For workers, this means that if you are in a state with a mini-WARN stricter than federal, your employer may have owed you more notice or additional protections than federal WARN alone would suggest.
Three exceptions employers commonly claim
Faltering company
Applies to plant closings only, not mass layoffs. Narrowly applied: the employer must show it was actively seeking capital that would have avoided the closing, and that giving notice would have prevented obtaining it.
Unforeseeable business circumstances
Sudden, dramatic, and unexpected events outside the employer's control. Courts evaluate whether the circumstance was truly unforeseen at the 60-day mark.
Natural disaster
Floods, earthquakes, and similar events. Notably, the Fifth Circuit ruled in Easom v. US Well Services that the COVID-19 pandemic did not qualify as a natural disaster for WARN purposes.

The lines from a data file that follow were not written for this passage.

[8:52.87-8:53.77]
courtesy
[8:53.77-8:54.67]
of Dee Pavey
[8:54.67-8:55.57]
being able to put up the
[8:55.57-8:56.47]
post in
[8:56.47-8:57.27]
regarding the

Even when an exception applies, employers must still give as much notice as practicable and explain why notice was shortened.

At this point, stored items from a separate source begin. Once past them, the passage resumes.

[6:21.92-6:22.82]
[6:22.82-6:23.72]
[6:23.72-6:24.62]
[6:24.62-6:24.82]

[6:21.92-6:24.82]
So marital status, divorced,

What if your employer violated WARN?
The standard penalty is up to 60 days of back pay and benefits for each affected employee, minus any wages or severance the employer already paid covering that period. Some employers pre-pay 60 days of severance to effectively buy out the WARN obligation; this is generally permitted under U.S. Department of Labor guidance.
Remote employees
WARN was written before remote work was common. The most widely used interpretation ties a remote employee to their "single site of employment" — typically the office to which their manager or reporting chain is assigned, or their designated home base. Counsel can help you identify which site governs your case.
What WARN doesn't cover
WARN is about notice, not the amount or generosity of severance. It does not guarantee severance pay (with New Jersey as a state-level exception) and does not replace severance negotiation. See our severance prep guide for what to review before signing, and the COBRA & benefits guide for health-coverage timing.
If you suspect a WARN violation
- Document the exact date you received layoff notice (if any).

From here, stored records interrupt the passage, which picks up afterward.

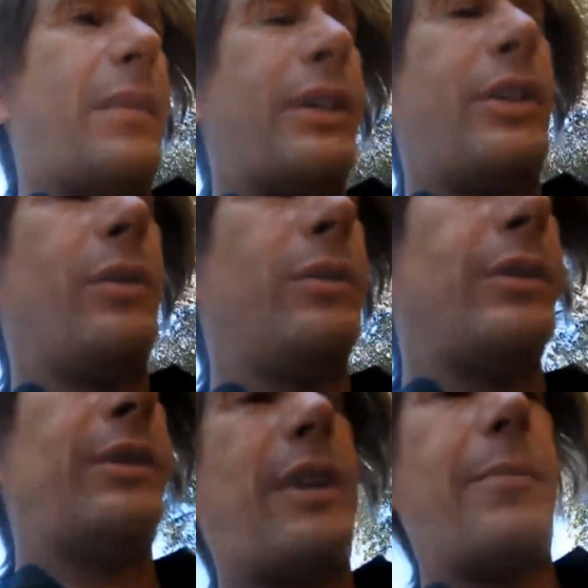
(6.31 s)
my
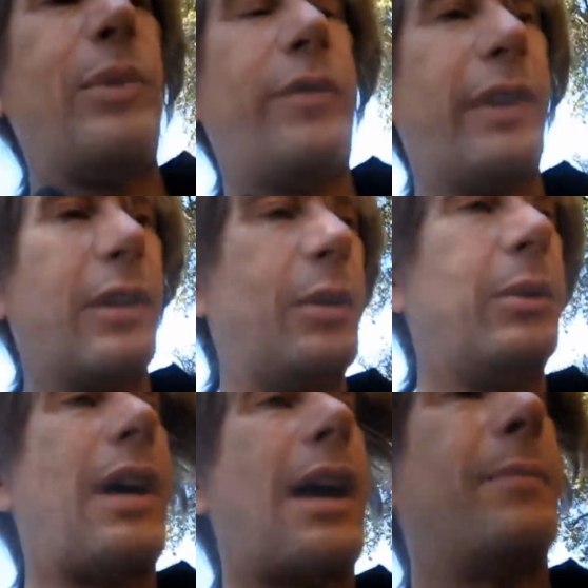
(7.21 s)
shoulder's not moving a whole
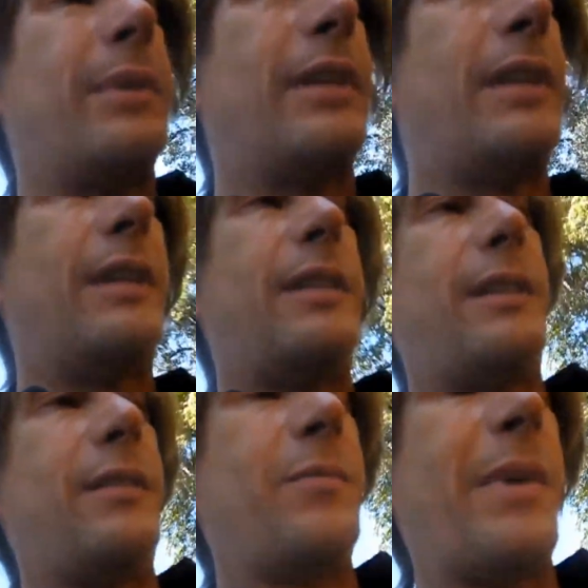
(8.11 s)
lot, but,
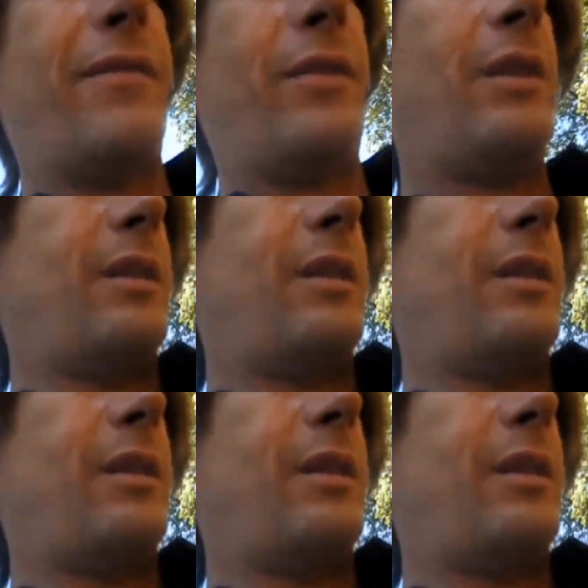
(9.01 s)
or my, oh,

- Document the exact date employment ended.
- Save all written communications: separation letter, severance offer, email notifications, and internal memos if accessible.
- Note how many other employees were affected, and at which site or sites.
- Check your state's labor agency website for state mini-WARN reporting and complaint procedures.
- Consult an employment attorney licensed in your state about potential remedies (back pay, benefits continuation, civil penalties).
- Act within a reasonable timeframe.
WARN violations have a statute of limitations that varies by jurisdiction.
For visa-dependent workers, WARN issues can interact with your 60-day grace period and other immigration timelines. Prepare both tracks with qualified counsel. See also our HR conversation guide.
If your separation conversation framed things as a resignation rather than a layoff, also see laid off but asked to resign — the framing can affect WARN coverage and unemployment.
References
This guide is based on the federal Worker Adjustment and Retraining Notification Act (WARN Act, 29 U.S. Code Chapter 23) administered by the U.S. Department of Labor. State mini-WARN laws referenced come from each state's labor agency: California Employment Development Department, New York State Department of Labor, New Jersey Department of Labor and Workforce Development, Illinois Department of Commerce and Economic Opportunity, and Hawaii Department of Labor and Industrial Relations. For your specific situation, consult an employment attorney licensed in your state.